:: What is being asked ::
Please copy the data below exactly; none of the pictures in it belong in the copy.

:: Dataset entries ::
.....

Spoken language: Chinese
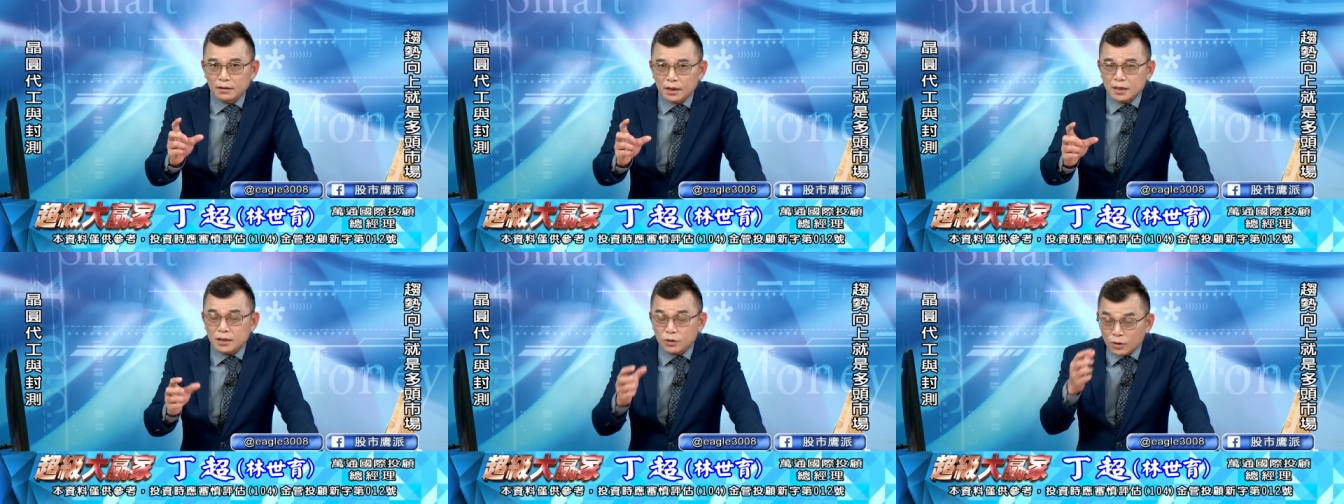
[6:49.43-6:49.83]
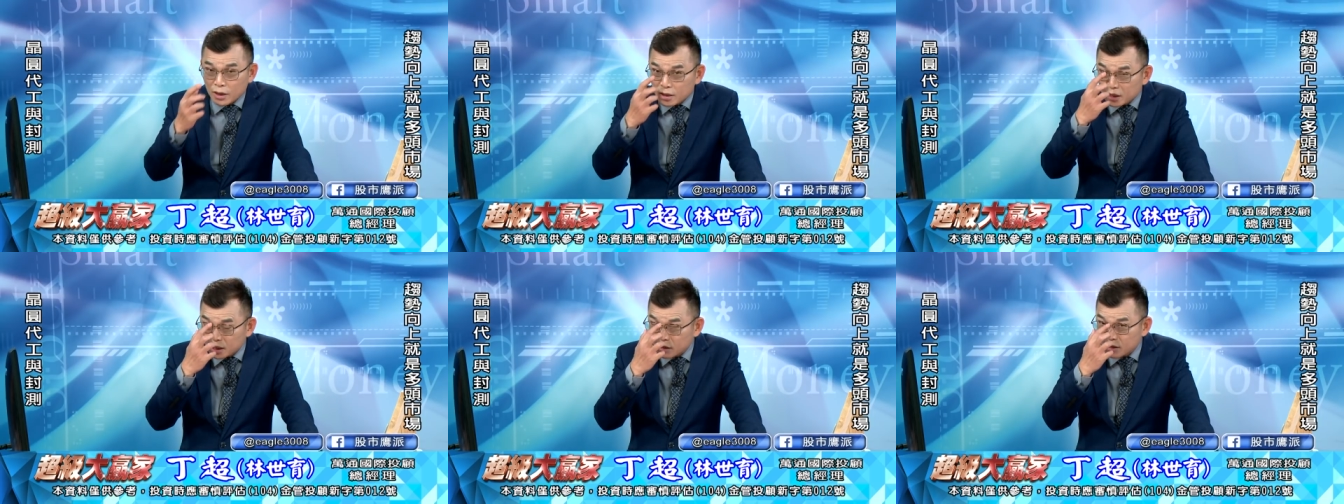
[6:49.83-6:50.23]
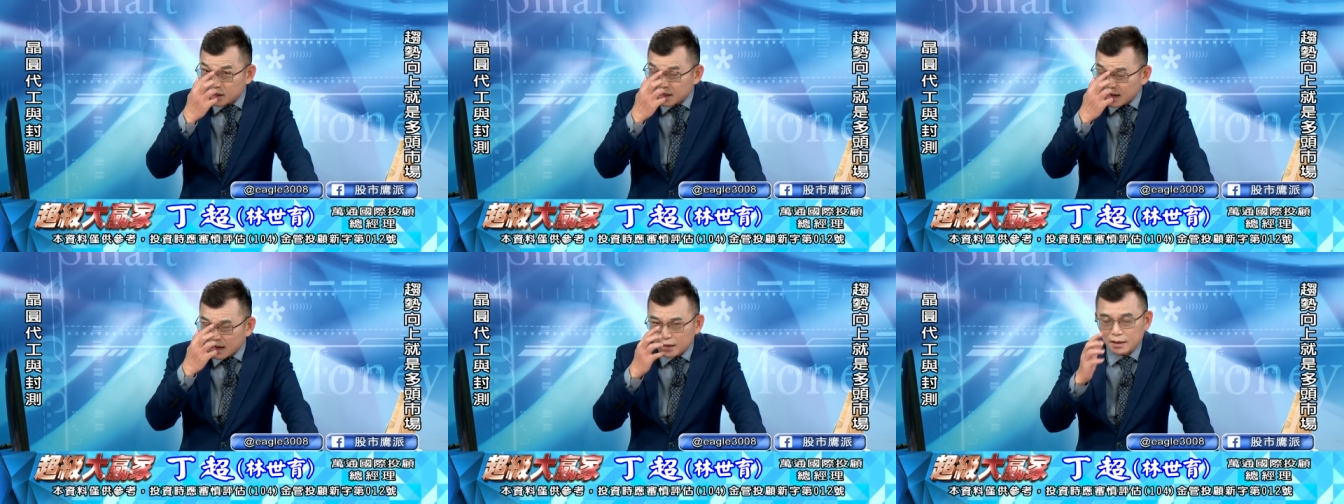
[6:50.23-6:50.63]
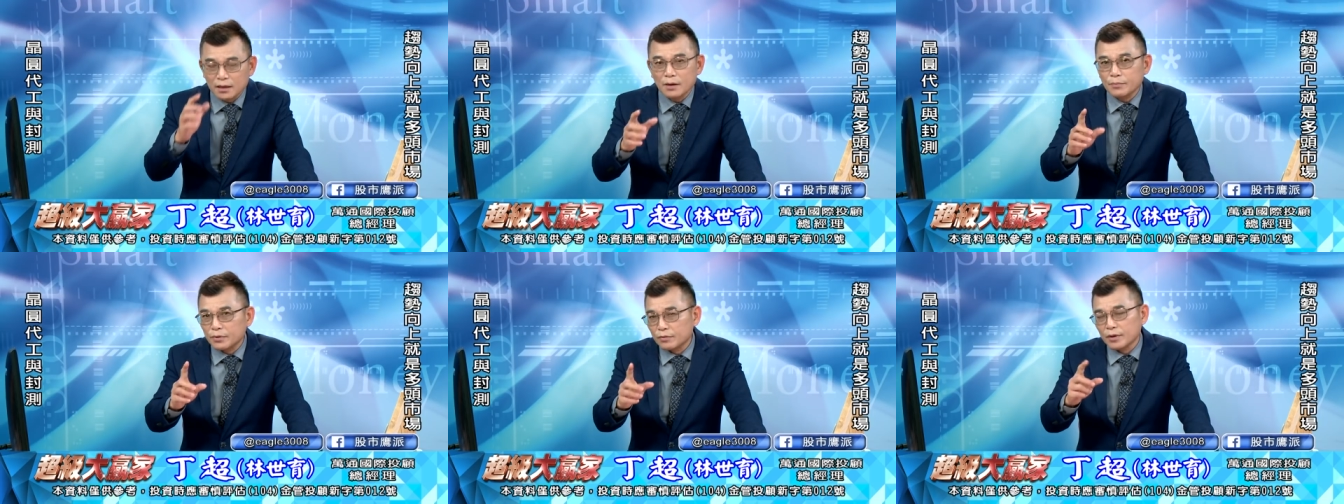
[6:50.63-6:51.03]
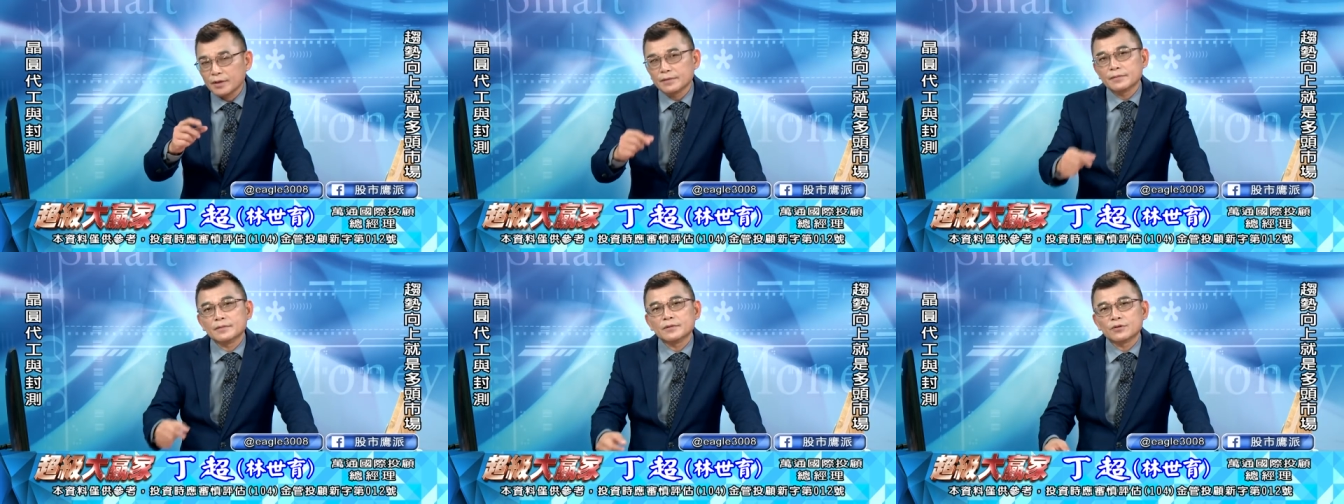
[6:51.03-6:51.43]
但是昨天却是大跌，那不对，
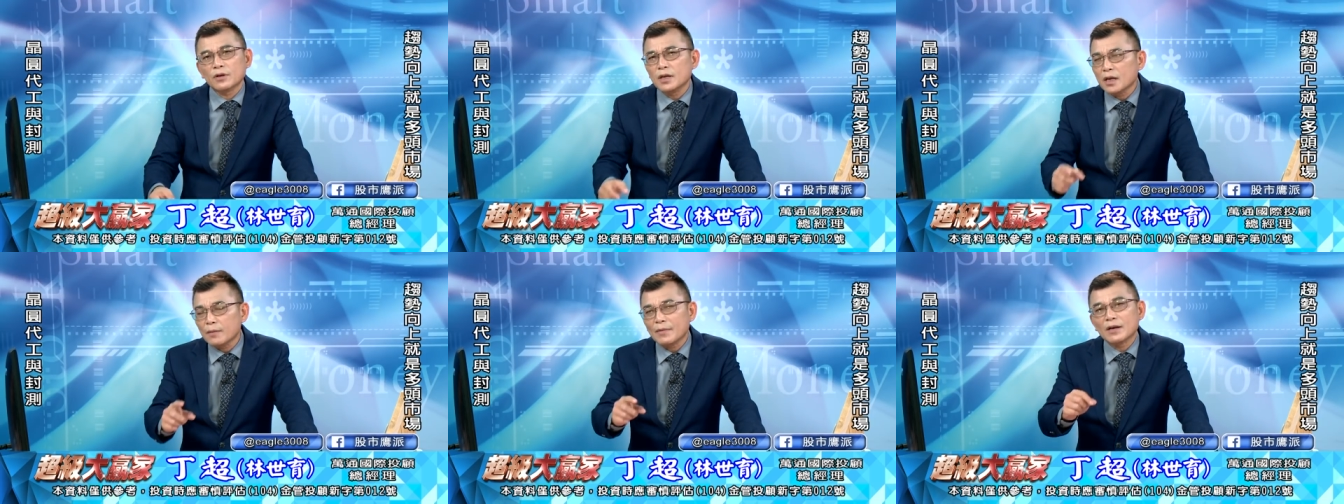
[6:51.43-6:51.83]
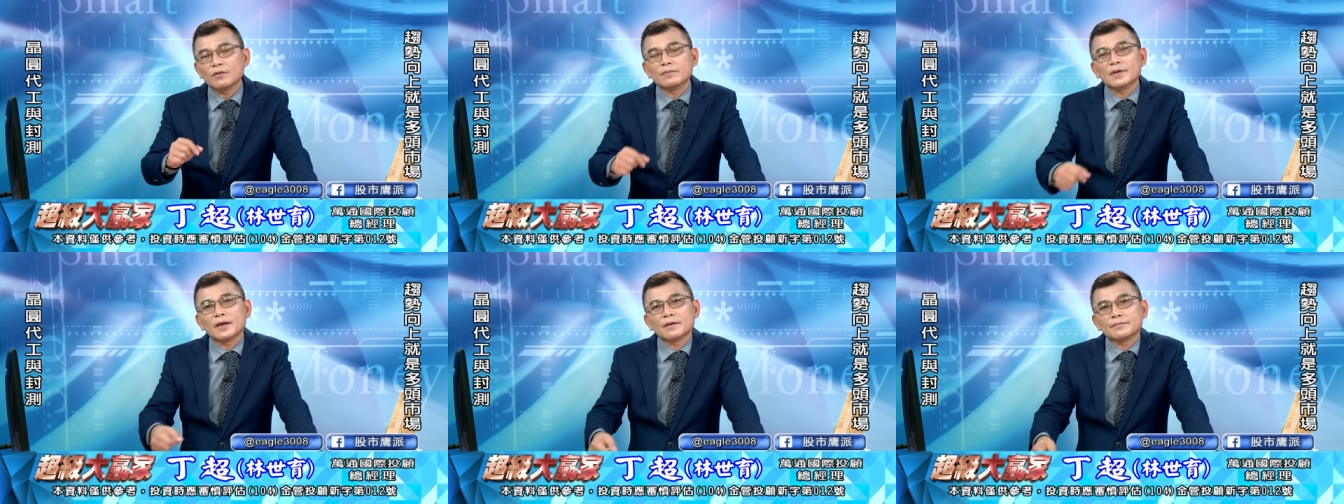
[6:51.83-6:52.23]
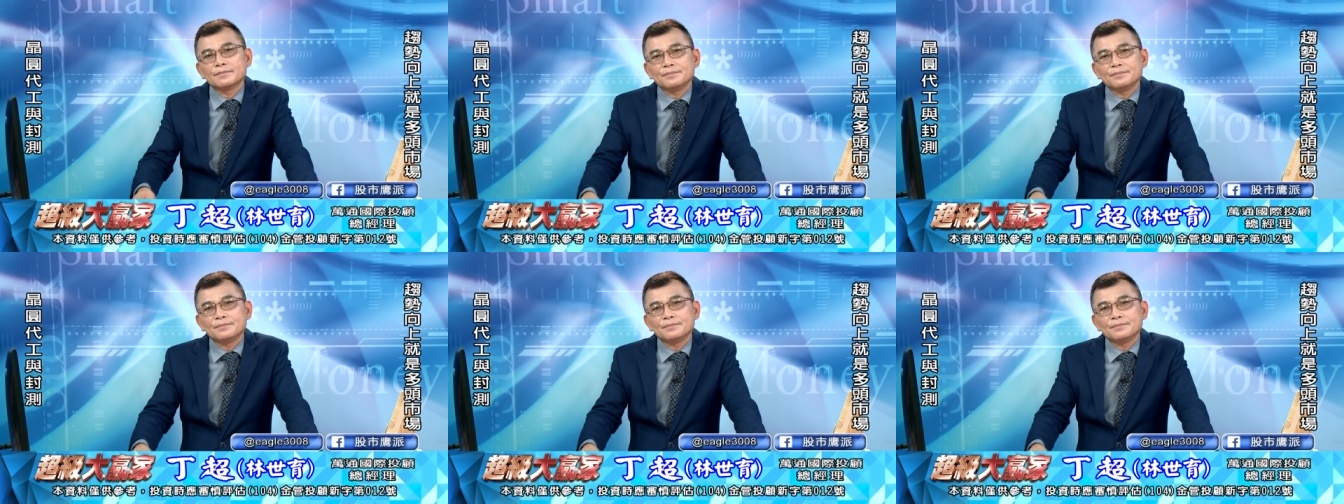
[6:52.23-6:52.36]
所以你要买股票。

.....

:: Problem solution ::
Spoken language: Chinese
[6:49.43-6:49.83]
[6:49.83-6:50.23]
[6:50.23-6:50.63]
[6:50.63-6:51.03]
[6:51.03-6:51.43]
但是昨天却是大跌，那不对，
[6:51.43-6:51.83]
[6:51.83-6:52.23]
[6:52.23-6:52.36]
所以你要买股票。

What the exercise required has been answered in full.